Olga lo amó desde el primer momento y alentó la carrera de su compañero con todo el ímpetu que la caracterizaba.
El ocho de marzo de 1941, ambos visitaron Pinar del Río para dejar inaugurado un club que llevaría el nombre del afamado ajedrecista. La ceremonia tuvo lugar en el hotel Ricardo (hoy Vueltabajo), donde Capablanca dictó una conferencia y participó en una simultánea de 30 tableros.
Su estancia en la provincia fue realmente corta, pero significativa para que los pinareños aún presuman con la certeza de que un día el mejor ajedrecista del mundo honró con su presencia la ciudad.

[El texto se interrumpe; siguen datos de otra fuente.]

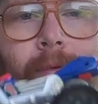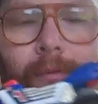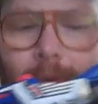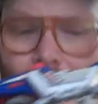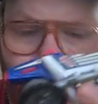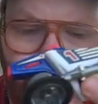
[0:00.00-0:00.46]

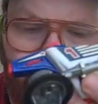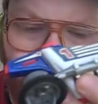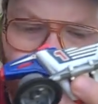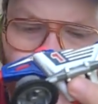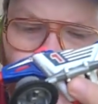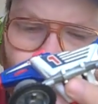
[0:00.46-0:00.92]
Why in the
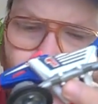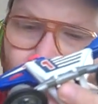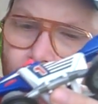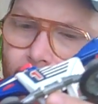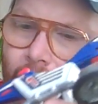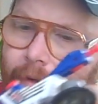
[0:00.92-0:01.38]
world you'd want
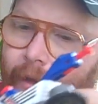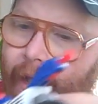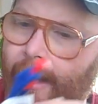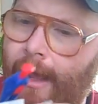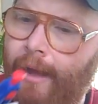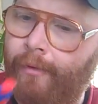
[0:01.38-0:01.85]
something like
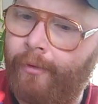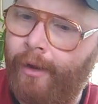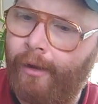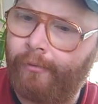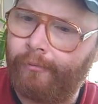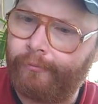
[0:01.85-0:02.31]
that? I don't
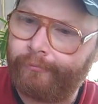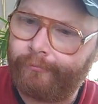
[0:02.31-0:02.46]
know.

Al año siguiente, con apenas 54 años, falleció en las circunstancias antes descritas en Nueva York, pero su leyenda lo trascendió en el tiempo.
“Juego al ajedrez para divertirme, y las jugadas vienen a mi mente de una manera subconsciente, supongo, mientras estoy jugando”, solía afirmar el genio cubano.
En todo el mundo se estudia todavía su legado y su juego sencillo, que a decir del campeón mundial soviético Mijail Botvinnik, producía, y sigue produciendo, un irresistible efecto artístico.